(Exercise material):
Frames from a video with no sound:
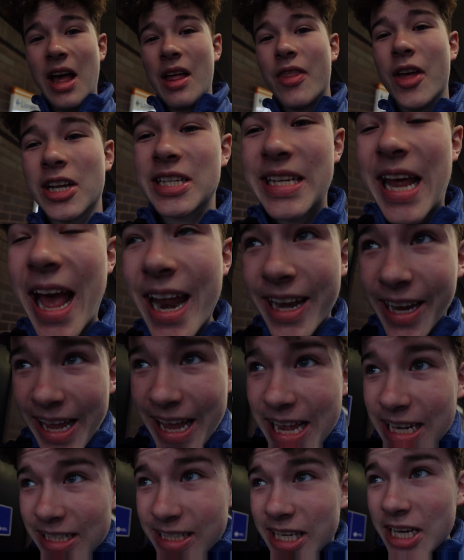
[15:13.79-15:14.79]
that's heading
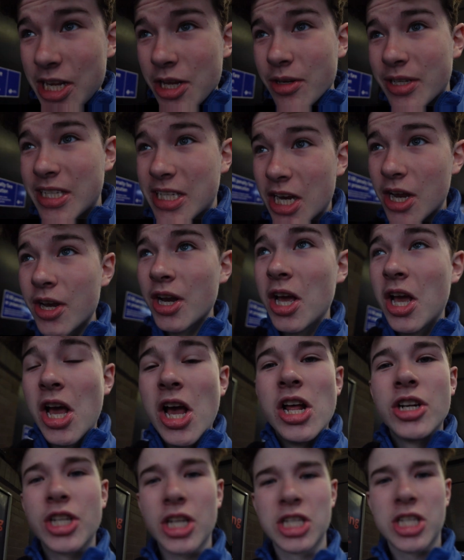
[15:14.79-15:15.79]
into Euston,
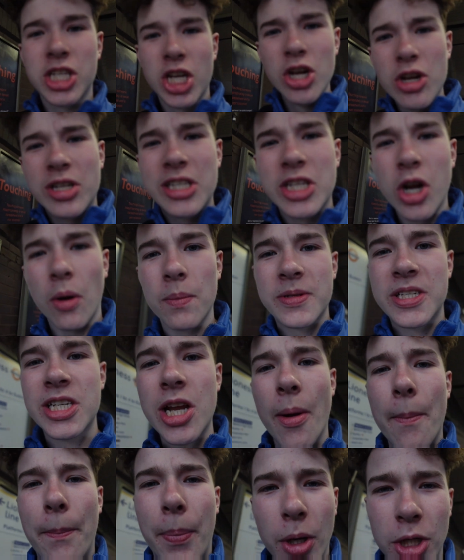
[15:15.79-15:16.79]
just 2 stops
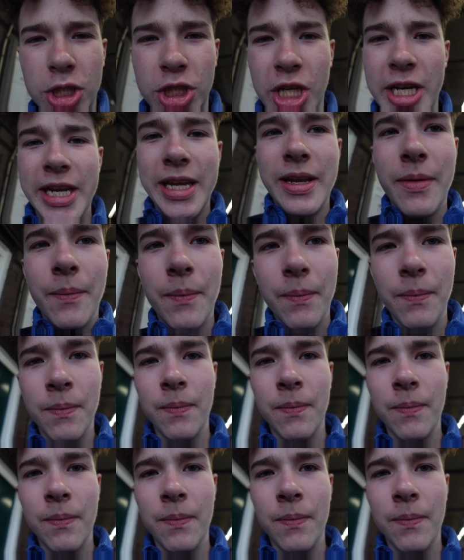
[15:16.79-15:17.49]
to Bushey.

(Try it):
Repeat every record above exactly. The pictures do not belong in the copy.

(Answer to the exercise):
Frames from a video with no sound:
[15:13.79-15:14.79]
that's heading
[15:14.79-15:15.79]
into Euston,
[15:15.79-15:16.79]
just 2 stops
[15:16.79-15:17.49]
to Bushey.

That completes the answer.